++++ Data extracts
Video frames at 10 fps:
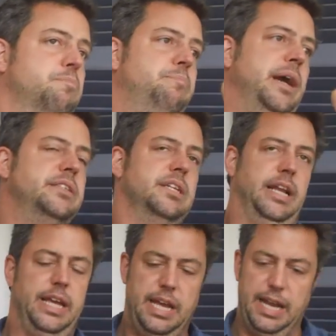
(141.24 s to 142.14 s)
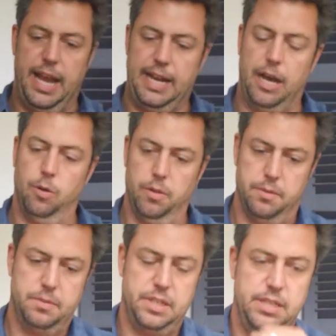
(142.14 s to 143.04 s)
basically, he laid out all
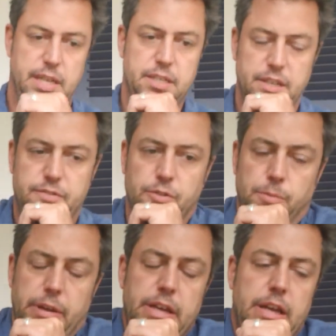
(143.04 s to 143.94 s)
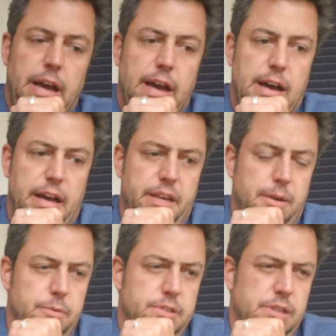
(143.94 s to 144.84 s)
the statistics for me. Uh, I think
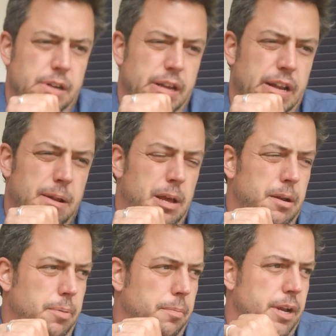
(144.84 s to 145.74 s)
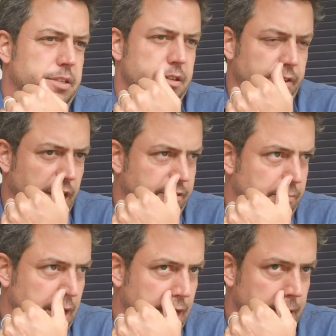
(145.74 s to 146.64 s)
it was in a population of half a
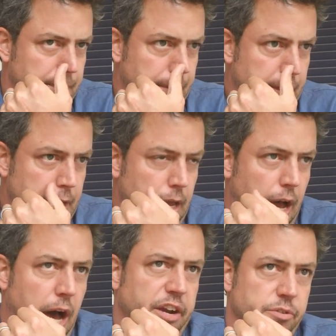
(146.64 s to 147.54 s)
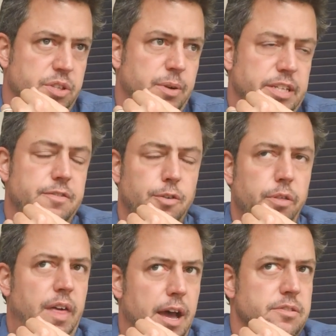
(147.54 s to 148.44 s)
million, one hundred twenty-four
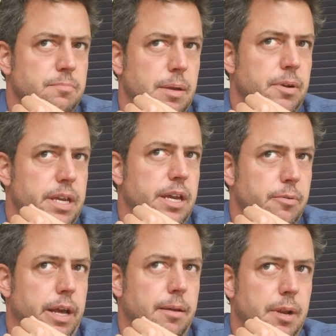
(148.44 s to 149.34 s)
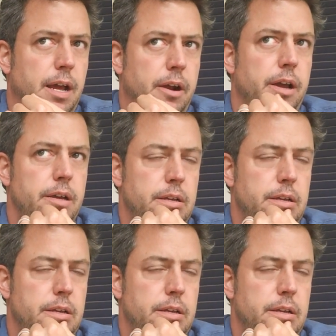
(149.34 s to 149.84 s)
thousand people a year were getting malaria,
++++++++
++++ Data extracts
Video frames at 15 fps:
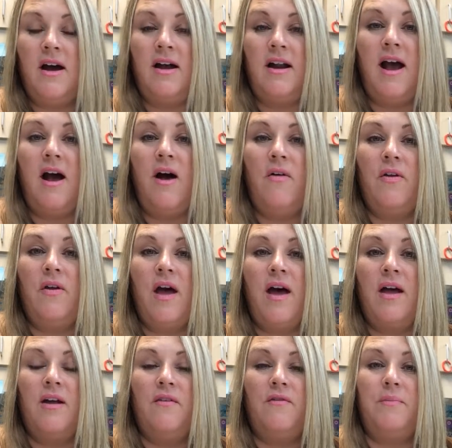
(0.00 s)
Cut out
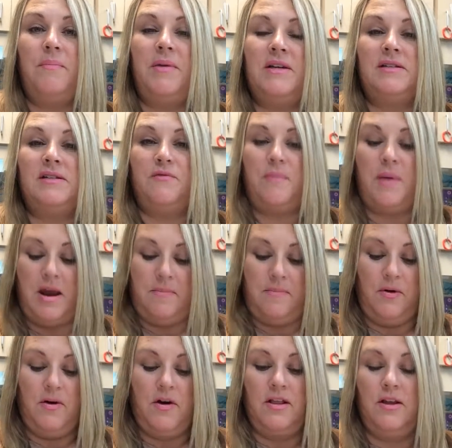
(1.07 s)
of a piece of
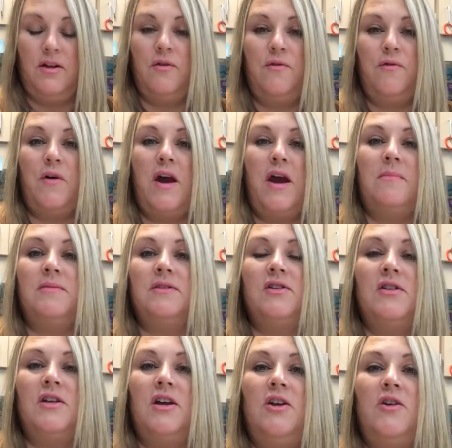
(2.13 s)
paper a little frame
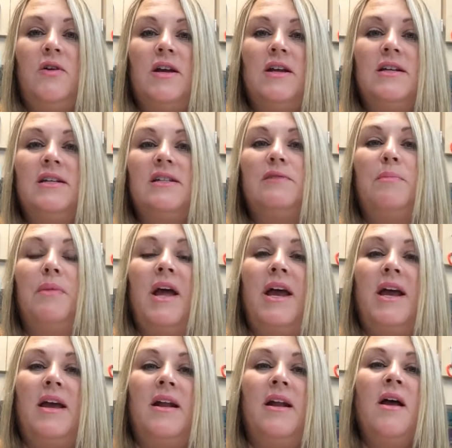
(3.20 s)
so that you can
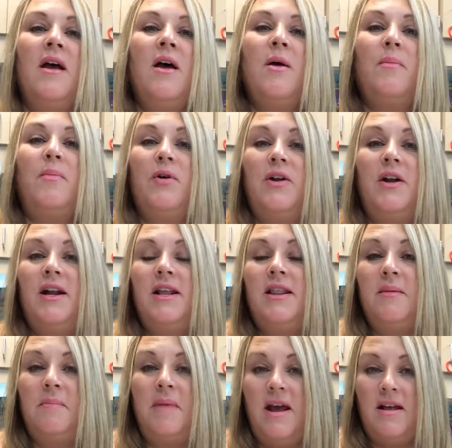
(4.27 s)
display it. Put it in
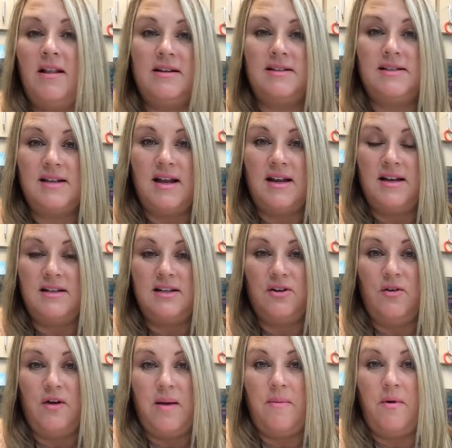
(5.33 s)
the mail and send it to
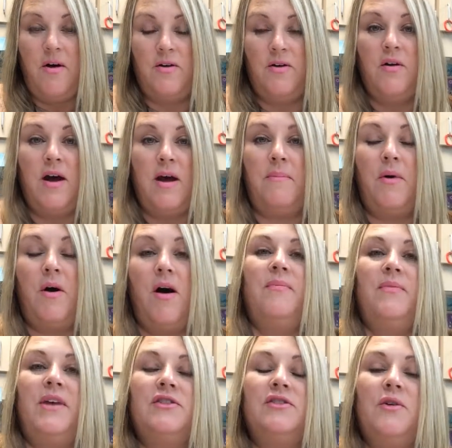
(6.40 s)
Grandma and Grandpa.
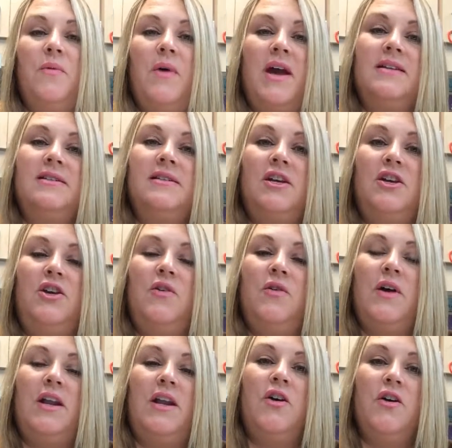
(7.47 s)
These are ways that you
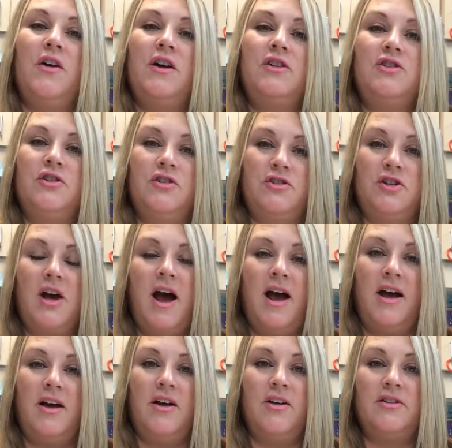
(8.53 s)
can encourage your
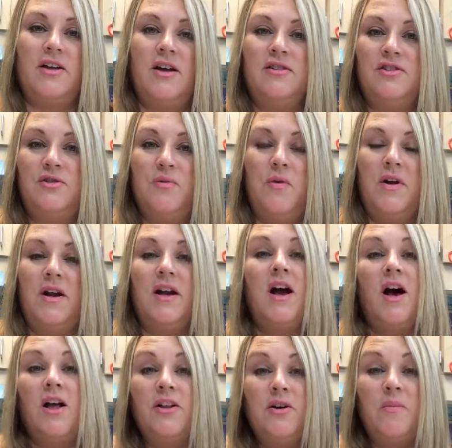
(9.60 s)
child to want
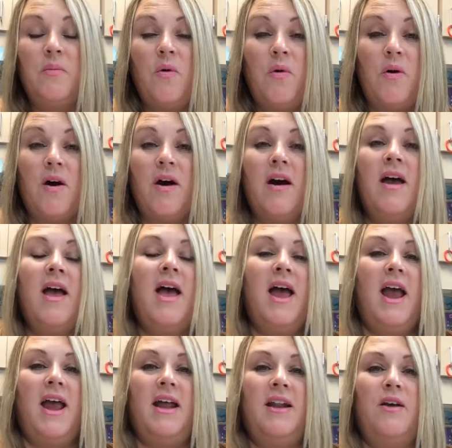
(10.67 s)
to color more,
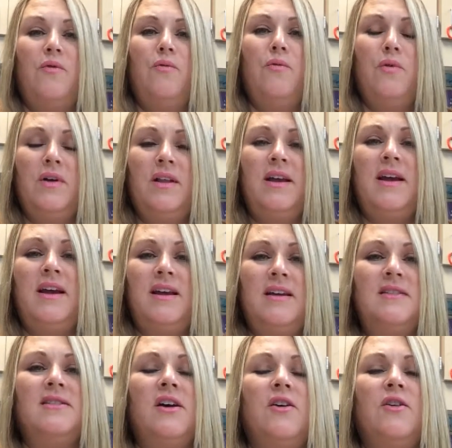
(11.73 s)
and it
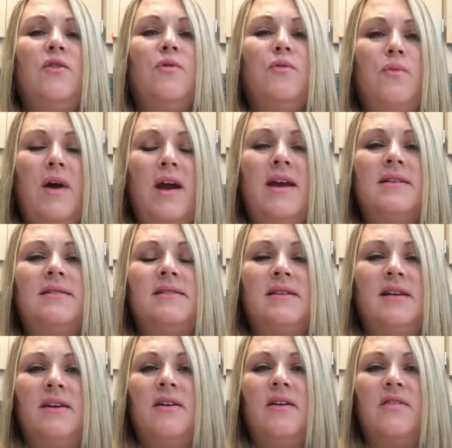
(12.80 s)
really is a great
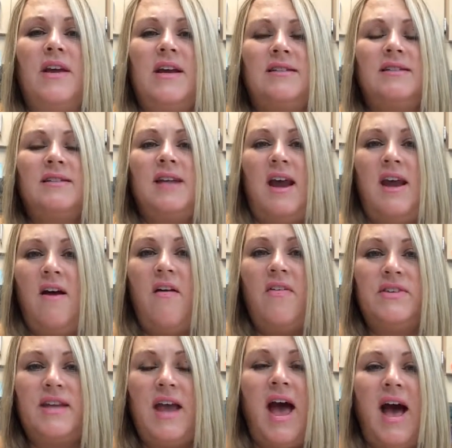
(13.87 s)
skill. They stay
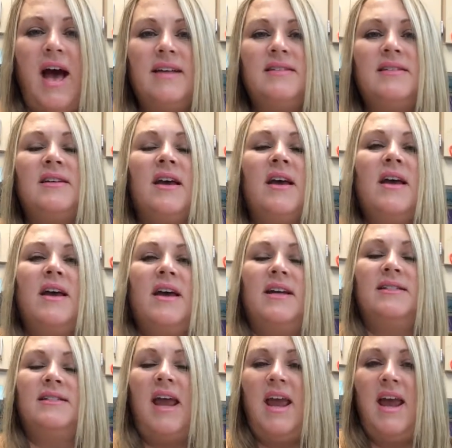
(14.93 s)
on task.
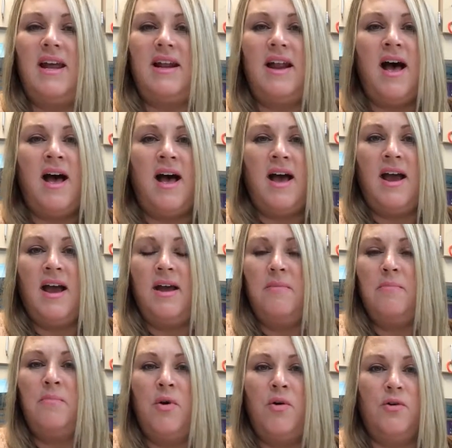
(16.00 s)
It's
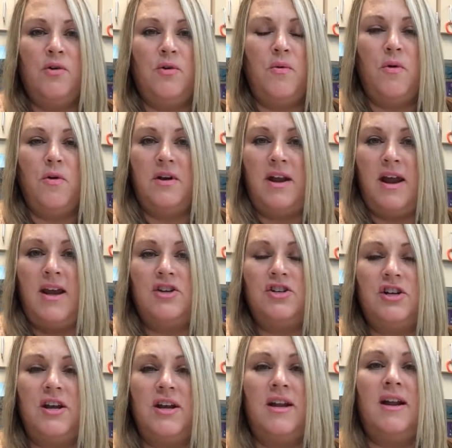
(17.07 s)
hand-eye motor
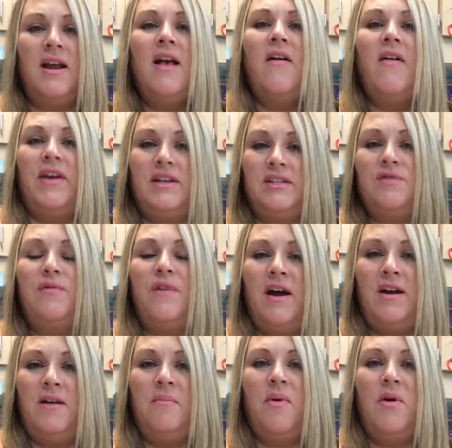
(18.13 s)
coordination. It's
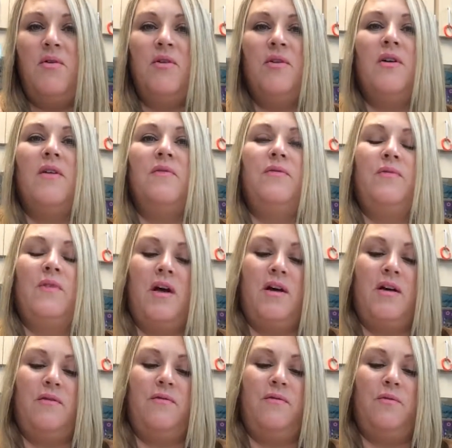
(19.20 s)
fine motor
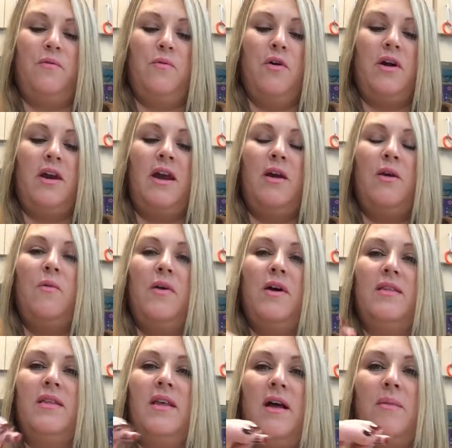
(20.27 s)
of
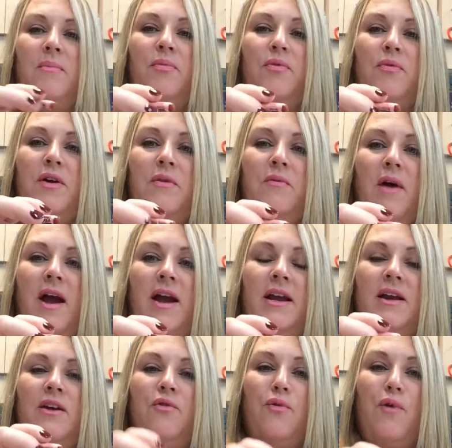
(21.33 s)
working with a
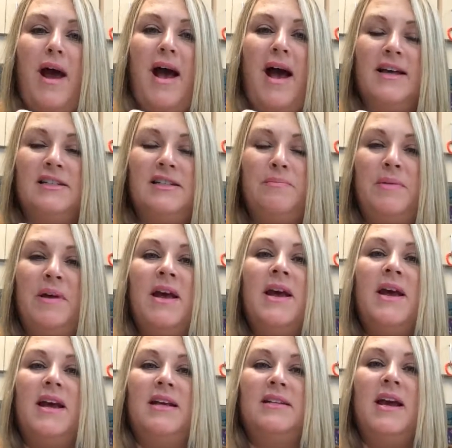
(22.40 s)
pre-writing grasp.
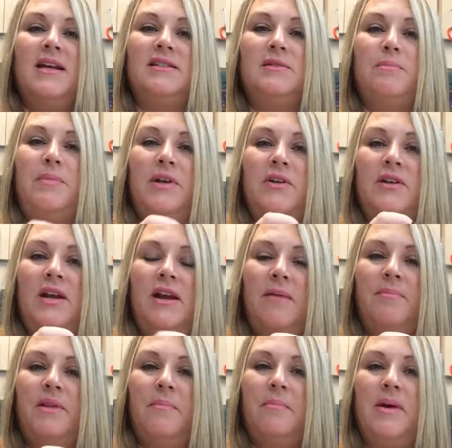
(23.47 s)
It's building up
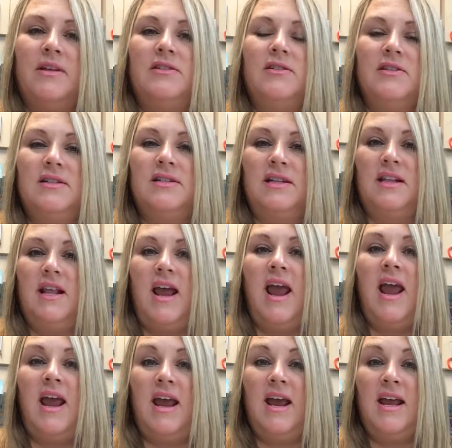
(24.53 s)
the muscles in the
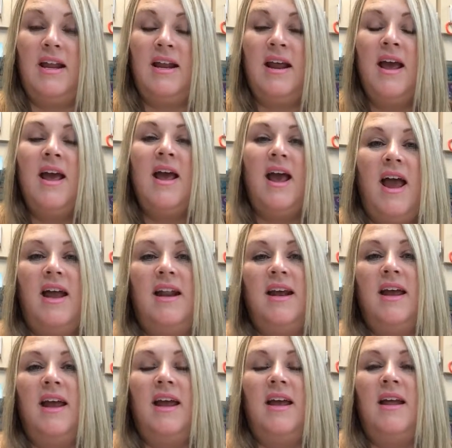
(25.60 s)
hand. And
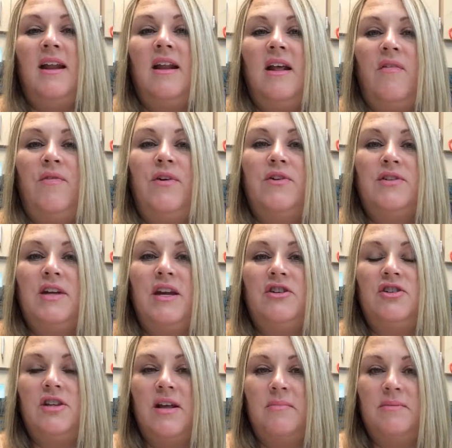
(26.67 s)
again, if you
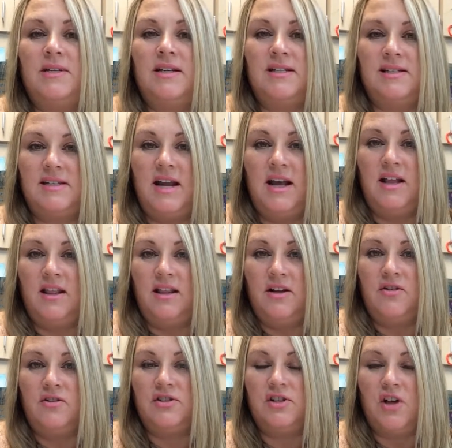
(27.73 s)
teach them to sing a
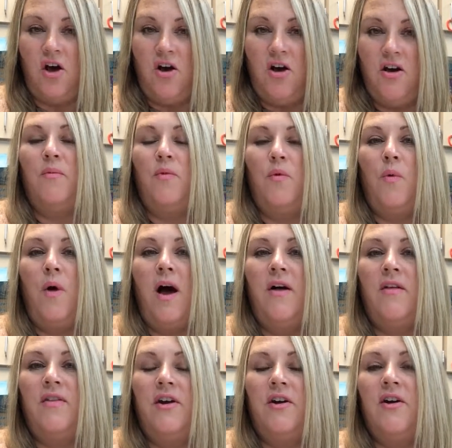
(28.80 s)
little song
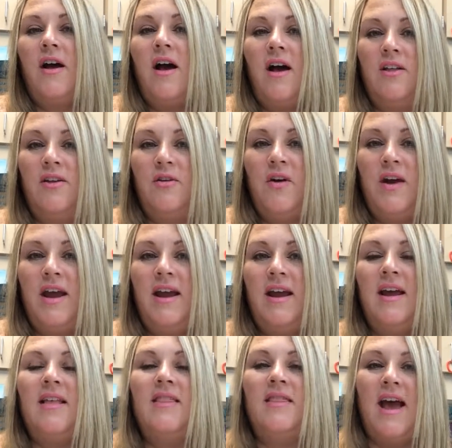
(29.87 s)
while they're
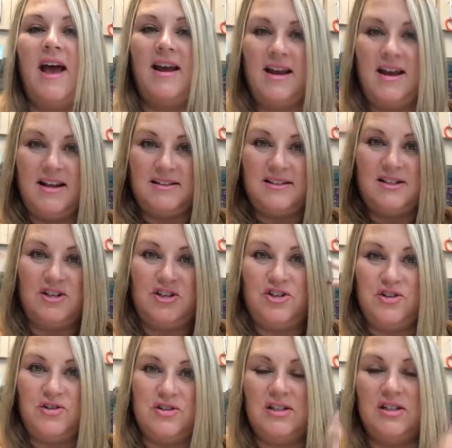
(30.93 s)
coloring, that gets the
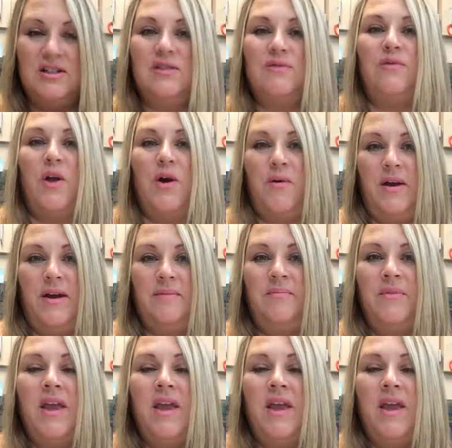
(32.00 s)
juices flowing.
++++++++
_What you should do:_
Your answer should be every line above that contains the word "Video".

_Answer to this exercise:_
Video frames at 10 fps:
Video frames at 15 fps:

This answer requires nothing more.